From the entries below, return exactly the lines beginning at the one that contains "[00:00:02.55]" and ending at the one that contains "[00:00:06.10]", both of them included, and only those lines.

Start of Entries supplied

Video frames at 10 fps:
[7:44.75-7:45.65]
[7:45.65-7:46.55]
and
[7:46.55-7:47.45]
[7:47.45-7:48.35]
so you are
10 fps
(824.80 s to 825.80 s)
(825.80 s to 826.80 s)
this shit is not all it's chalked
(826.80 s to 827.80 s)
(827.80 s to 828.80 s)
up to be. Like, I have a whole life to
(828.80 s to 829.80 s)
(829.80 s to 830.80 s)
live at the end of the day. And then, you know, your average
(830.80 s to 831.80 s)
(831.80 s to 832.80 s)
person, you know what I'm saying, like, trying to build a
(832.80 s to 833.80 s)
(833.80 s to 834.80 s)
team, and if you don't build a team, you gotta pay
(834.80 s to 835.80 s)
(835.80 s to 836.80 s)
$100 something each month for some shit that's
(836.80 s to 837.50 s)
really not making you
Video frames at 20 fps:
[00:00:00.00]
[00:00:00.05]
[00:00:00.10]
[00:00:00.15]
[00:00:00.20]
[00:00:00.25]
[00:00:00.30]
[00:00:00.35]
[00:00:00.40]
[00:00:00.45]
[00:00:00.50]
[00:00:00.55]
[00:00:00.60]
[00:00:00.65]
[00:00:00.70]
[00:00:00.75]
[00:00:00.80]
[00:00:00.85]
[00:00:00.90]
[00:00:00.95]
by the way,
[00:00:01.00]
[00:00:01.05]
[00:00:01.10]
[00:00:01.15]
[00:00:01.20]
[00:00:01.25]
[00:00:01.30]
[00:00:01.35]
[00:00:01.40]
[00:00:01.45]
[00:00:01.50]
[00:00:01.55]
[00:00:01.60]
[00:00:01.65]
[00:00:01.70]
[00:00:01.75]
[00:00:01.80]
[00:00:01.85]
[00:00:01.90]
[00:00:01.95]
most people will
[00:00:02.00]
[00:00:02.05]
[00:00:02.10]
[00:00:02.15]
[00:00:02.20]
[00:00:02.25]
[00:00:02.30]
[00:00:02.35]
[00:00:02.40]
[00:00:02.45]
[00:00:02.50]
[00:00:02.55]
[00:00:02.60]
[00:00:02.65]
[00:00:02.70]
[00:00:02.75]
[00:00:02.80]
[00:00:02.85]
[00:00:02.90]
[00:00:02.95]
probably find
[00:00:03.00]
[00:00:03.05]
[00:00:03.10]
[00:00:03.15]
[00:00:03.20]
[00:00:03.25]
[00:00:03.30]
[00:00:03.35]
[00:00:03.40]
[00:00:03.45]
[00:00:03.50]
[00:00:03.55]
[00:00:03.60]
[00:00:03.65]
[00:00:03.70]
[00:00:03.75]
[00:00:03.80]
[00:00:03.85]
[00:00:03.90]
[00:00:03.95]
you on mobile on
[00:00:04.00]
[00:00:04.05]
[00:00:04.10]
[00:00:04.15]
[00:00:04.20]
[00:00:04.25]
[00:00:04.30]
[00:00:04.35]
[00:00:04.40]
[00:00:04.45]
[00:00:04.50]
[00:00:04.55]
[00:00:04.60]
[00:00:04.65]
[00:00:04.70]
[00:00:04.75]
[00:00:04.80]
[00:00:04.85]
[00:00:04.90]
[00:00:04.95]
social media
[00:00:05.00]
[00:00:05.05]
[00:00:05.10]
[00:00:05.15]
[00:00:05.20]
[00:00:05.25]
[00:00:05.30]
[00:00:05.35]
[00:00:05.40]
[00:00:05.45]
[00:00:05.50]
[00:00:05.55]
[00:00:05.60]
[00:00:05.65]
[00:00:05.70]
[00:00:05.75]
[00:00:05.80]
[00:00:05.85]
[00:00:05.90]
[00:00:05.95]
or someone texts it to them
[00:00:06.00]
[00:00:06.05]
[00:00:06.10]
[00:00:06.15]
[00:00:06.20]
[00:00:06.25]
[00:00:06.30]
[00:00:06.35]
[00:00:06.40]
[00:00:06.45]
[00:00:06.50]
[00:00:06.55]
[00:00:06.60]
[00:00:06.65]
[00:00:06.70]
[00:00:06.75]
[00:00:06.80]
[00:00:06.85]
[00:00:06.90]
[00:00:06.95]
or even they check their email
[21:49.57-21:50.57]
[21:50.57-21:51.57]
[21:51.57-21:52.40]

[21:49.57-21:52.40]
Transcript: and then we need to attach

End of Entries supplied

→ **Response to the exercise**:
[00:00:02.55]
[00:00:02.60]
[00:00:02.65]
[00:00:02.70]
[00:00:02.75]
[00:00:02.80]
[00:00:02.85]
[00:00:02.90]
[00:00:02.95]
probably find
[00:00:03.00]
[00:00:03.05]
[00:00:03.10]
[00:00:03.15]
[00:00:03.20]
[00:00:03.25]
[00:00:03.30]
[00:00:03.35]
[00:00:03.40]
[00:00:03.45]
[00:00:03.50]
[00:00:03.55]
[00:00:03.60]
[00:00:03.65]
[00:00:03.70]
[00:00:03.75]
[00:00:03.80]
[00:00:03.85]
[00:00:03.90]
[00:00:03.95]
you on mobile on
[00:00:04.00]
[00:00:04.05]
[00:00:04.10]
[00:00:04.15]
[00:00:04.20]
[00:00:04.25]
[00:00:04.30]
[00:00:04.35]
[00:00:04.40]
[00:00:04.45]
[00:00:04.50]
[00:00:04.55]
[00:00:04.60]
[00:00:04.65]
[00:00:04.70]
[00:00:04.75]
[00:00:04.80]
[00:00:04.85]
[00:00:04.90]
[00:00:04.95]
social media
[00:00:05.00]
[00:00:05.05]
[00:00:05.10]
[00:00:05.15]
[00:00:05.20]
[00:00:05.25]
[00:00:05.30]
[00:00:05.35]
[00:00:05.40]
[00:00:05.45]
[00:00:05.50]
[00:00:05.55]
[00:00:05.60]
[00:00:05.65]
[00:00:05.70]
[00:00:05.75]
[00:00:05.80]
[00:00:05.85]
[00:00:05.90]
[00:00:05.95]
or someone texts it to them
[00:00:06.00]
[00:00:06.05]
[00:00:06.10]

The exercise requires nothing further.